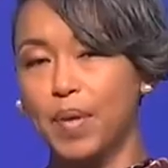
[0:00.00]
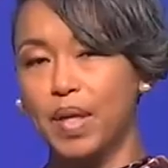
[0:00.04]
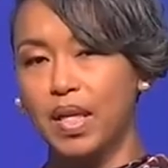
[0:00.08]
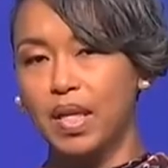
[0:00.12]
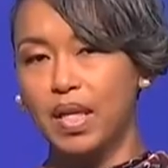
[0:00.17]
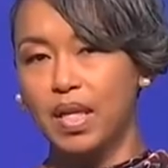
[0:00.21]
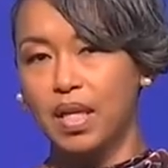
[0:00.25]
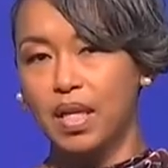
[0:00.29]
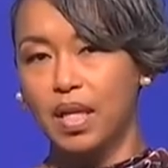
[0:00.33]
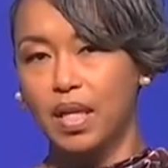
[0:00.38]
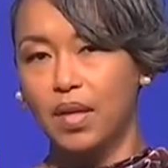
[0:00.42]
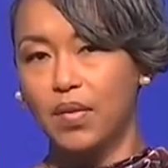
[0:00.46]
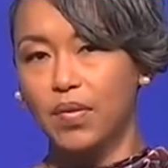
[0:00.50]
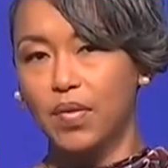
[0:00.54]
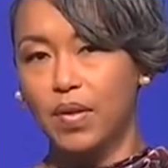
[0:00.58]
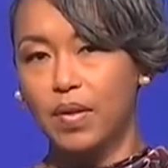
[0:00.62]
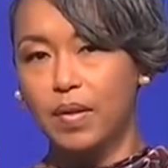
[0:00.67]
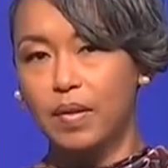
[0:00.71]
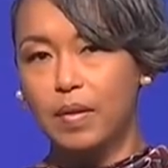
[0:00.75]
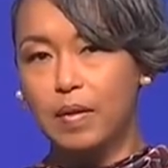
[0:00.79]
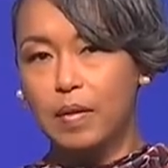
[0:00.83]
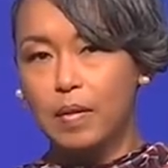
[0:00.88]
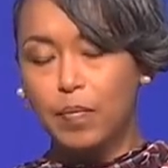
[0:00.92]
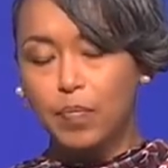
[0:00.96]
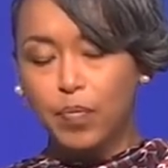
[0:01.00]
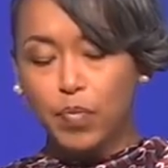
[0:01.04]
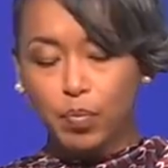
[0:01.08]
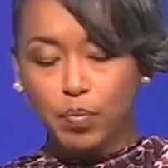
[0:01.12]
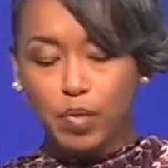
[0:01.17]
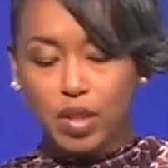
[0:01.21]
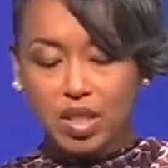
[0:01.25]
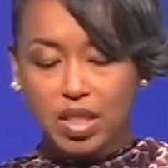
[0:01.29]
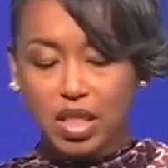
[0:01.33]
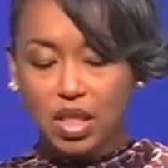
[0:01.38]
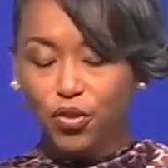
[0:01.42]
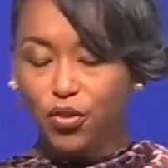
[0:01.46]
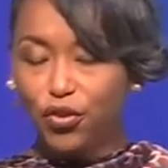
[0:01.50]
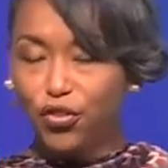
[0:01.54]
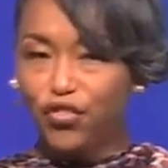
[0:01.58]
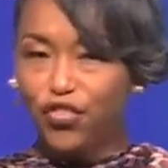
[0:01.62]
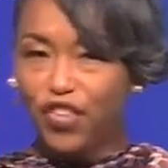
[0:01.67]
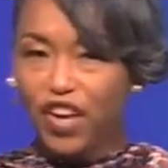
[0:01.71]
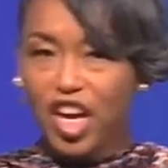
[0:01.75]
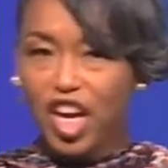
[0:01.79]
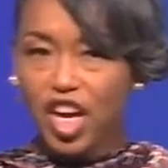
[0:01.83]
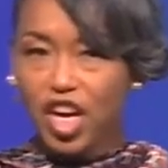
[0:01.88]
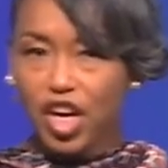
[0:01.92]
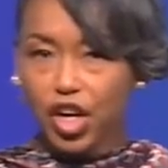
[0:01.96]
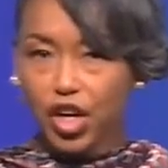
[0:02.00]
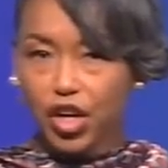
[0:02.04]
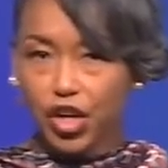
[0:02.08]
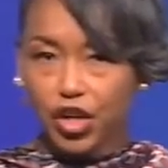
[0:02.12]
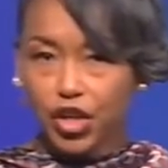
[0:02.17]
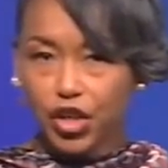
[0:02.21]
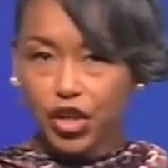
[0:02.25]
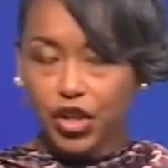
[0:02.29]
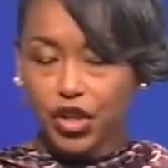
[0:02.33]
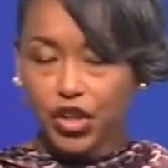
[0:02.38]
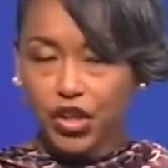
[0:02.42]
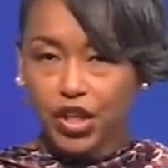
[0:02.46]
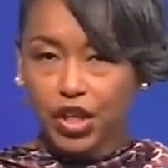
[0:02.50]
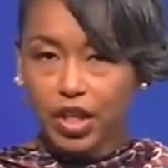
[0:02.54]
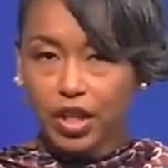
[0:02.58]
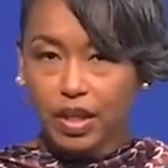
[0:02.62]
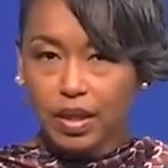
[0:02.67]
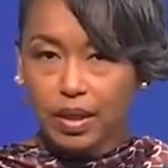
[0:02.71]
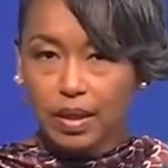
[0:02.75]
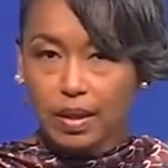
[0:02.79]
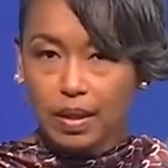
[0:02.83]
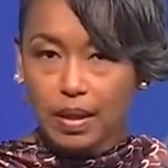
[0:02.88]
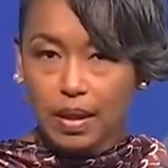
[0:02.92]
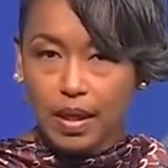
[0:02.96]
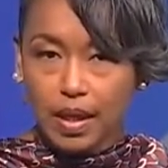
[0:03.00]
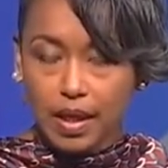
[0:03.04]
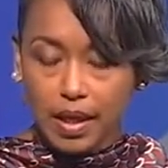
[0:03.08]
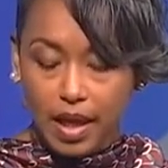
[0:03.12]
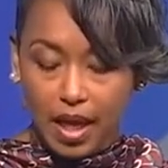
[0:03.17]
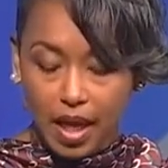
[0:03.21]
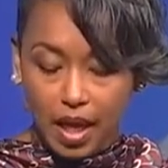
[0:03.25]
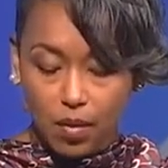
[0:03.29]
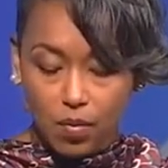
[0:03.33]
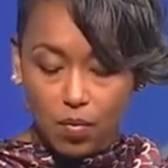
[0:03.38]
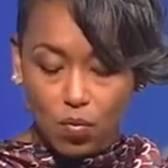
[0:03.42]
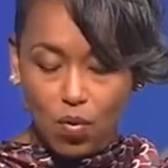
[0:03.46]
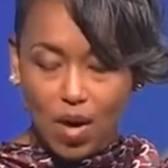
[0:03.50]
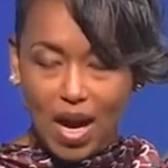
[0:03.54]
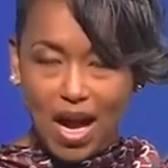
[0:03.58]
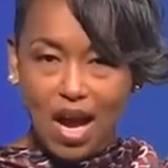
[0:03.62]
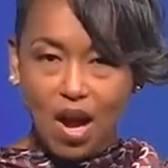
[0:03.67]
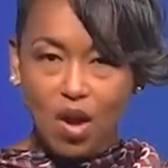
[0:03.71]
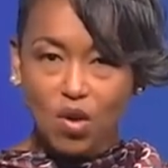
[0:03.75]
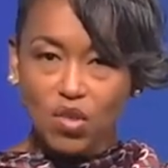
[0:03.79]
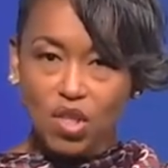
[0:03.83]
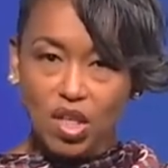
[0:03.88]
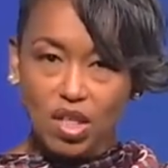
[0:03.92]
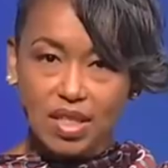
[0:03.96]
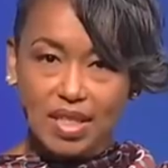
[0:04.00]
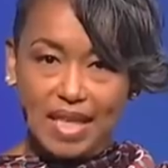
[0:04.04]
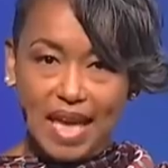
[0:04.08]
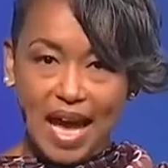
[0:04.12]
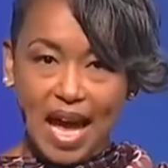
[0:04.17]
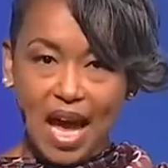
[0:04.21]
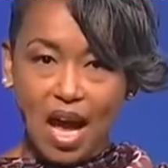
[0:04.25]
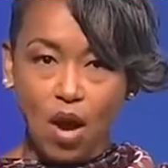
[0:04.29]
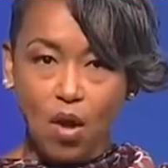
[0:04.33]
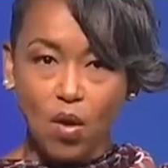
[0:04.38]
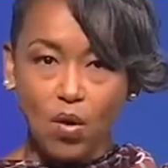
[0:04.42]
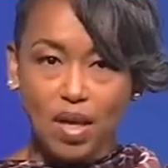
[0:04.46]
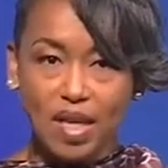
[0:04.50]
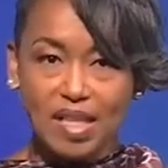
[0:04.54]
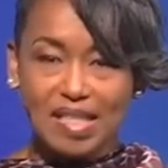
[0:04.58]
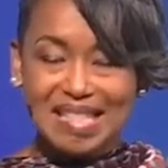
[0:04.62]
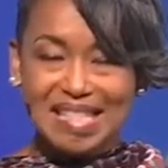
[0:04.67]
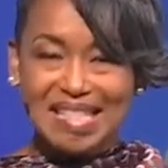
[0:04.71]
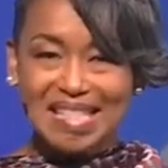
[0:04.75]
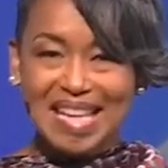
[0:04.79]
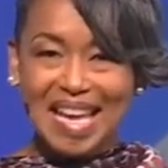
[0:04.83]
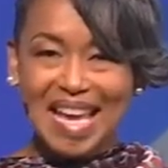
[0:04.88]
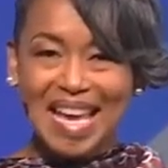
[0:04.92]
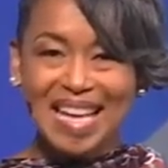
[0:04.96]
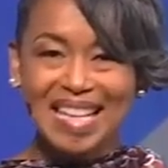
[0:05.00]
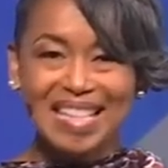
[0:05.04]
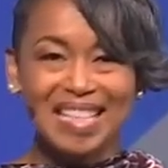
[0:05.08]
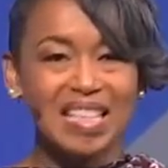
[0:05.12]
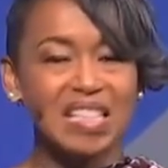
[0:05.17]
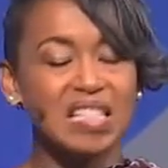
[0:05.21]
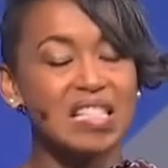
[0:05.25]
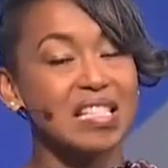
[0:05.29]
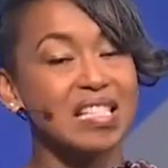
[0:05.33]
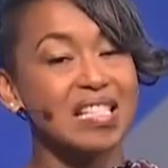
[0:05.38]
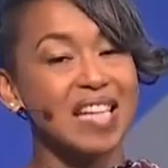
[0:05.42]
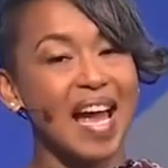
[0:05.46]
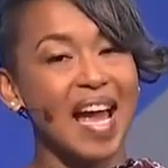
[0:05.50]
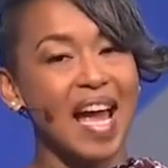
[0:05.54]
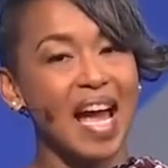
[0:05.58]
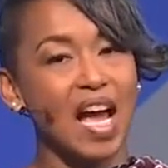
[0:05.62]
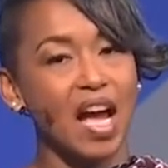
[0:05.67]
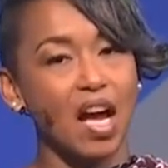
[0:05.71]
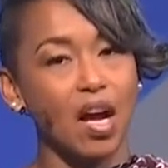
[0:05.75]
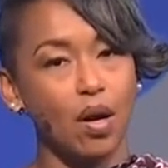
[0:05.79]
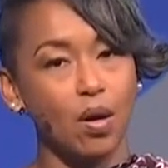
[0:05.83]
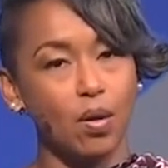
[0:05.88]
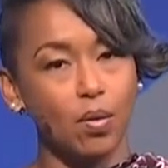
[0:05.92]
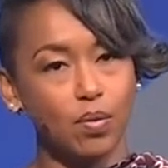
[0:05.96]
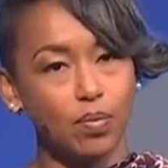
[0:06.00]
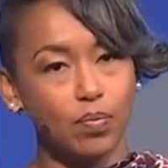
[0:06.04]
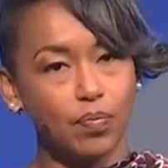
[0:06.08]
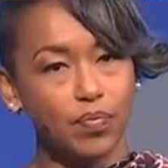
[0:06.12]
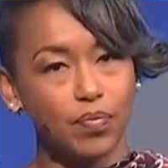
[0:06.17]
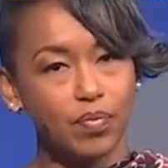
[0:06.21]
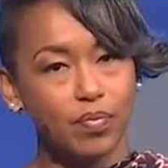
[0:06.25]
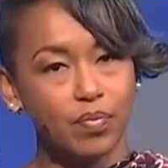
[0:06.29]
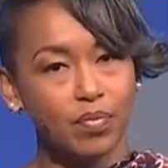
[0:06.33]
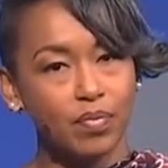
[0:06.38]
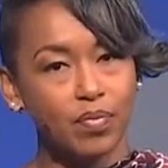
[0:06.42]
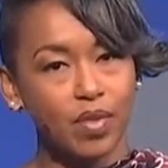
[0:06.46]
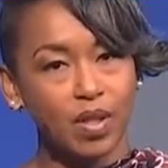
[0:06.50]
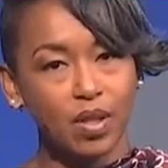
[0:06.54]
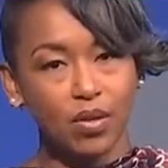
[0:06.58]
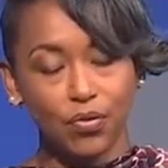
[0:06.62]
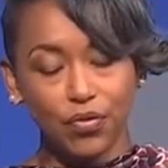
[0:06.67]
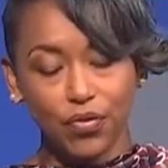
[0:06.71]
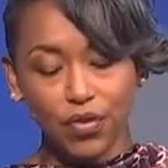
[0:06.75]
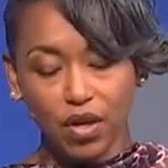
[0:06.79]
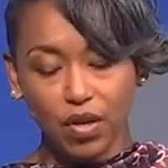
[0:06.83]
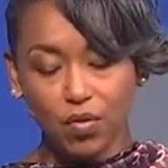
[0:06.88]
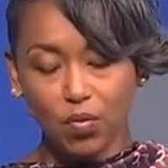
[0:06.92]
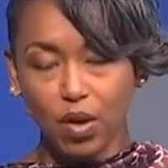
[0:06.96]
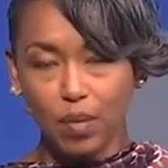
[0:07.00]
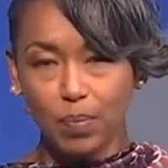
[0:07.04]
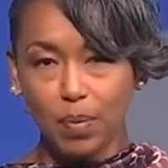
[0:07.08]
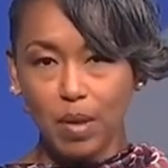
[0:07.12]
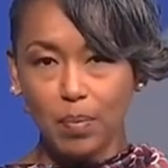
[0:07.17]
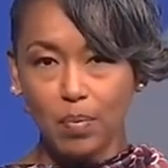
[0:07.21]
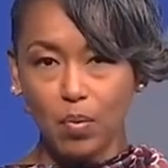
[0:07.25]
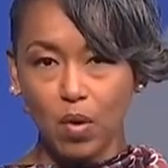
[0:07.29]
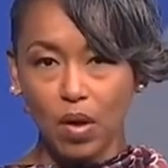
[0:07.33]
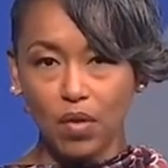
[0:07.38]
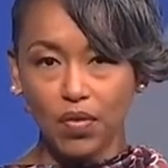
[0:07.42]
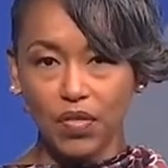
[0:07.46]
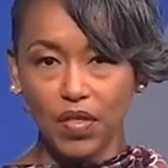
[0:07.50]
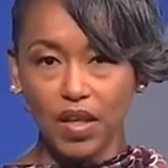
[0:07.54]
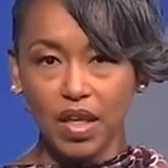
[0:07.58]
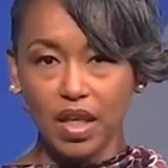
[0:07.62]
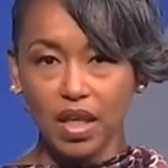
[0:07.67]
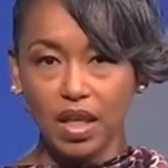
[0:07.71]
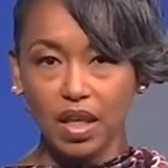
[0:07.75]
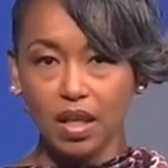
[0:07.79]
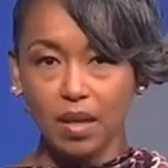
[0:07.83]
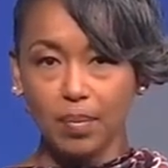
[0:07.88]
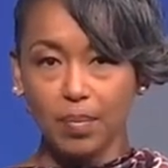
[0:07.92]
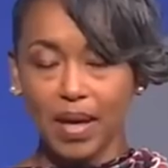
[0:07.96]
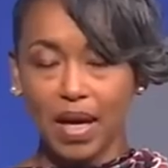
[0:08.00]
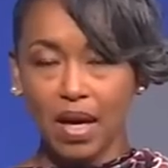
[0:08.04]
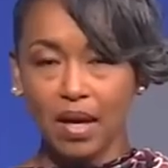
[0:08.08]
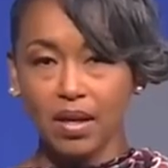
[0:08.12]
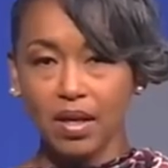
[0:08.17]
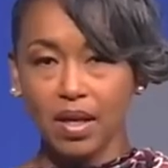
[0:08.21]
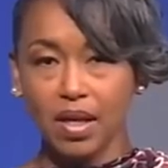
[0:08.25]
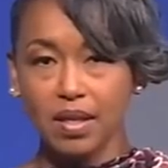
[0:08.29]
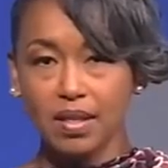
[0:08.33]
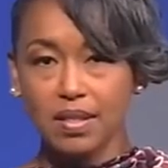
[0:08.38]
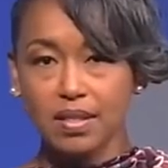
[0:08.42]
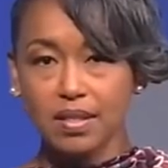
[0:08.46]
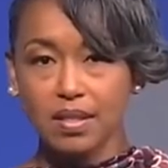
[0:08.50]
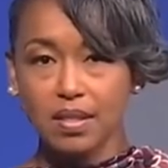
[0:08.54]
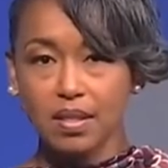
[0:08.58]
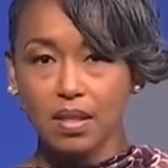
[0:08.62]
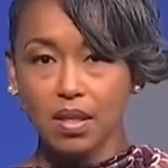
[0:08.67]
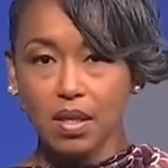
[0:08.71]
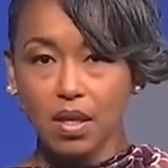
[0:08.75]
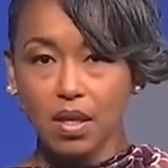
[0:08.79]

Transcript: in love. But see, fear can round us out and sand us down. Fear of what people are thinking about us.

= = =

Print the material word for word; images are to be left out.

● Output for this exercise
[0:00.00]
[0:00.04]
[0:00.08]
[0:00.12]
[0:00.17]
[0:00.21]
[0:00.25]
[0:00.29]
[0:00.33]
[0:00.38]
[0:00.42]
[0:00.46]
[0:00.50]
[0:00.54]
[0:00.58]
[0:00.62]
[0:00.67]
[0:00.71]
[0:00.75]
[0:00.79]
[0:00.83]
[0:00.88]
[0:00.92]
[0:00.96]
[0:01.00]
[0:01.04]
[0:01.08]
[0:01.12]
[0:01.17]
[0:01.21]
[0:01.25]
[0:01.29]
[0:01.33]
[0:01.38]
[0:01.42]
[0:01.46]
[0:01.50]
[0:01.54]
[0:01.58]
[0:01.62]
[0:01.67]
[0:01.71]
[0:01.75]
[0:01.79]
[0:01.83]
[0:01.88]
[0:01.92]
[0:01.96]
[0:02.00]
[0:02.04]
[0:02.08]
[0:02.12]
[0:02.17]
[0:02.21]
[0:02.25]
[0:02.29]
[0:02.33]
[0:02.38]
[0:02.42]
[0:02.46]
[0:02.50]
[0:02.54]
[0:02.58]
[0:02.62]
[0:02.67]
[0:02.71]
[0:02.75]
[0:02.79]
[0:02.83]
[0:02.88]
[0:02.92]
[0:02.96]
[0:03.00]
[0:03.04]
[0:03.08]
[0:03.12]
[0:03.17]
[0:03.21]
[0:03.25]
[0:03.29]
[0:03.33]
[0:03.38]
[0:03.42]
[0:03.46]
[0:03.50]
[0:03.54]
[0:03.58]
[0:03.62]
[0:03.67]
[0:03.71]
[0:03.75]
[0:03.79]
[0:03.83]
[0:03.88]
[0:03.92]
[0:03.96]
[0:04.00]
[0:04.04]
[0:04.08]
[0:04.12]
[0:04.17]
[0:04.21]
[0:04.25]
[0:04.29]
[0:04.33]
[0:04.38]
[0:04.42]
[0:04.46]
[0:04.50]
[0:04.54]
[0:04.58]
[0:04.62]
[0:04.67]
[0:04.71]
[0:04.75]
[0:04.79]
[0:04.83]
[0:04.88]
[0:04.92]
[0:04.96]
[0:05.00]
[0:05.04]
[0:05.08]
[0:05.12]
[0:05.17]
[0:05.21]
[0:05.25]
[0:05.29]
[0:05.33]
[0:05.38]
[0:05.42]
[0:05.46]
[0:05.50]
[0:05.54]
[0:05.58]
[0:05.62]
[0:05.67]
[0:05.71]
[0:05.75]
[0:05.79]
[0:05.83]
[0:05.88]
[0:05.92]
[0:05.96]
[0:06.00]
[0:06.04]
[0:06.08]
[0:06.12]
[0:06.17]
[0:06.21]
[0:06.25]
[0:06.29]
[0:06.33]
[0:06.38]
[0:06.42]
[0:06.46]
[0:06.50]
[0:06.54]
[0:06.58]
[0:06.62]
[0:06.67]
[0:06.71]
[0:06.75]
[0:06.79]
[0:06.83]
[0:06.88]
[0:06.92]
[0:06.96]
[0:07.00]
[0:07.04]
[0:07.08]
[0:07.12]
[0:07.17]
[0:07.21]
[0:07.25]
[0:07.29]
[0:07.33]
[0:07.38]
[0:07.42]
[0:07.46]
[0:07.50]
[0:07.54]
[0:07.58]
[0:07.62]
[0:07.67]
[0:07.71]
[0:07.75]
[0:07.79]
[0:07.83]
[0:07.88]
[0:07.92]
[0:07.96]
[0:08.00]
[0:08.04]
[0:08.08]
[0:08.12]
[0:08.17]
[0:08.21]
[0:08.25]
[0:08.29]
[0:08.33]
[0:08.38]
[0:08.42]
[0:08.46]
[0:08.50]
[0:08.54]
[0:08.58]
[0:08.62]
[0:08.67]
[0:08.71]
[0:08.75]
[0:08.79]

Transcript: in love. But see, fear can round us out and sand us down. Fear of what people are thinking about us.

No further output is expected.